OAuth clients may request a subset of the user-context scopes supported by Losant. The authoritative list lives in the scopes_supported field of the OAuth authorization server metadata document at /.well-known/oauth-authorization-server. The supported scopes are:

  • all.Application.read — Read-only access to all application data and sub-resources (devices, telemetry data, dashboards, workflows, and more).
  • all.Application.bounded — Read and write access to all application data and sub-resources.
  • only.Organization.read — Read-only access to organizations and a list of their applications, but no access to application sub-resources.
  • only.Organization.bounded — Read and write access to organizations and read access to listing their applications, but no access to application sub-resources.
  • all.Organization.read — Read-only access to organizations and all of their application data and sub-resources.
  • all.Organization.bounded — Read and write access to organizations and all of their application data and sub-resources.
  • only.User.read — Read-only access to your user profile (name, email address, sandbox usage).

The .bounded scopes grant read and write access to the resources they cover, but exclude a handful of sensitive actions — managing API tokens, managing organization members and invitations, transferring resources, and changing your account credentials. See Bounded read/write endpoints on the User API Tokens page for the full definition.

A token's scope cannot be changed after authorization. If the third-party application later needs additional scopes, it will start a new authorization flow and you will be asked to consent again.

Managing an OAuth Token

Selecting a token from the list opens its detail page. The token's status can be toggled between Active and Inactive at any time; if inactive, any requests the third-party application makes with the token will fail. From the detail page you can also:

  • View the OAuth Client Info — the client's logo, name (and link), the token's ID, when it was created, when it expires, and the scopes the token was granted.
  • Change the token's name and description for your own reference.
  • Change the token's Token Permission Cap, Per-Organization Overrides, and Per-Application Overrides. These use the same controls as User API Tokens.

OAuth Token Detail Page

The token's scope, expiration date, and underlying OAuth client cannot be changed from this page. If you need different scopes, the third-party application will need to start a new authorization flow.

Pending Tokens

A token marked Pending was created when you started an OAuth flow but the third-party application has not yet completed the token exchange. Pending tokens that are not completed are automatically removed after 24 hours.

Token Expiration Date

OAuth tokens authorized through the consent flow do not expire by default. If an expiration date has been set for a token, it is shown on the token's detail page.

After a token expires, the third-party application will need to start a new authorization flow to continue accessing your account, and the expired token's settings page becomes read-only.

Deleting / Deactivating an OAuth Token

To temporarily deactivate an OAuth token without revoking it permanently:

  • Toggle the switch in the list view, OR
  • From the token's detail page, select the "Inactive" radio button under the "Status" label and save the token.

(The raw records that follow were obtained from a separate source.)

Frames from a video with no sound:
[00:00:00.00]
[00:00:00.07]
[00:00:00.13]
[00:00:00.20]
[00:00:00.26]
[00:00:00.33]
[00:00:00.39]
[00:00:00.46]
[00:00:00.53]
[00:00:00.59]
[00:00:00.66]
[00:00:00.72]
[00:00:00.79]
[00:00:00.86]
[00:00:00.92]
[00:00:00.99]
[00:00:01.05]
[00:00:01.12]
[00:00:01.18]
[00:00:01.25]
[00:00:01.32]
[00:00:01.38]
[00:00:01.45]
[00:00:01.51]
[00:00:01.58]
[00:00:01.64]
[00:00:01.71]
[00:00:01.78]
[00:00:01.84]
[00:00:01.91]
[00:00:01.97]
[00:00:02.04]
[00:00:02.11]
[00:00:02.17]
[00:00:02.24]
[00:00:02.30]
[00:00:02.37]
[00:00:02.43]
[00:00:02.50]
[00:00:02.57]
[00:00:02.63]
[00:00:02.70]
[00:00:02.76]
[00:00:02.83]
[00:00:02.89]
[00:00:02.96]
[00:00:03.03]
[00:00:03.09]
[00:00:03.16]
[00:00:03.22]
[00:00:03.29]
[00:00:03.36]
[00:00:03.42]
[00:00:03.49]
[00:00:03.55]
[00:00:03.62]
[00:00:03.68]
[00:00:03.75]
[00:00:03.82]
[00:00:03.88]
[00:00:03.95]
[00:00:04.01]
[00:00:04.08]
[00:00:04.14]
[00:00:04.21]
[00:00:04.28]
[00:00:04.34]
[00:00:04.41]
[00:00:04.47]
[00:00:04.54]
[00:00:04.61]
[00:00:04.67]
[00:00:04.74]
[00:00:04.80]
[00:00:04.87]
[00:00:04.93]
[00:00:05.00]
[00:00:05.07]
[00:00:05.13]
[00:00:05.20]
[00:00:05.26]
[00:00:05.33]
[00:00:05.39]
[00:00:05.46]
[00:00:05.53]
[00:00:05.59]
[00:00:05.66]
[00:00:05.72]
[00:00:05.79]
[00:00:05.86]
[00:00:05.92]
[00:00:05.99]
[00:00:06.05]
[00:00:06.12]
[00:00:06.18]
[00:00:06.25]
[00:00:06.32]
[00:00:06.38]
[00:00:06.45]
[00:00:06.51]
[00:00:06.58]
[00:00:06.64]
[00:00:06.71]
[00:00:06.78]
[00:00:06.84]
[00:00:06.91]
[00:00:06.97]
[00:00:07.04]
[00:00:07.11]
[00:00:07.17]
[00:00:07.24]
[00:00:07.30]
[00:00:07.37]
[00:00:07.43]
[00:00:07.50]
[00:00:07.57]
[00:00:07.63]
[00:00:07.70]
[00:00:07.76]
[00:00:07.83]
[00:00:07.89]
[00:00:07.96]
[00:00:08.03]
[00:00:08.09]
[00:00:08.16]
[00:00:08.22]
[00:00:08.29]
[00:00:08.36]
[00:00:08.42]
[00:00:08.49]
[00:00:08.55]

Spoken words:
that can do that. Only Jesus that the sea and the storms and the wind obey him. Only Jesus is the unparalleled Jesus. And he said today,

A deactivated token can be re-activated at any time, restoring the third-party application's access. If a token has expired, is no longer needed, or is thought to have been compromised, you may permanently delete it by:

  • Clicking on the Delete icon in the token list, OR
  • Clicking the Delete OAuth Token button on the token's detail page.

Deleting an OAuth token immediately revokes the third-party application's access. The application can reconnect by starting a new authorization flow.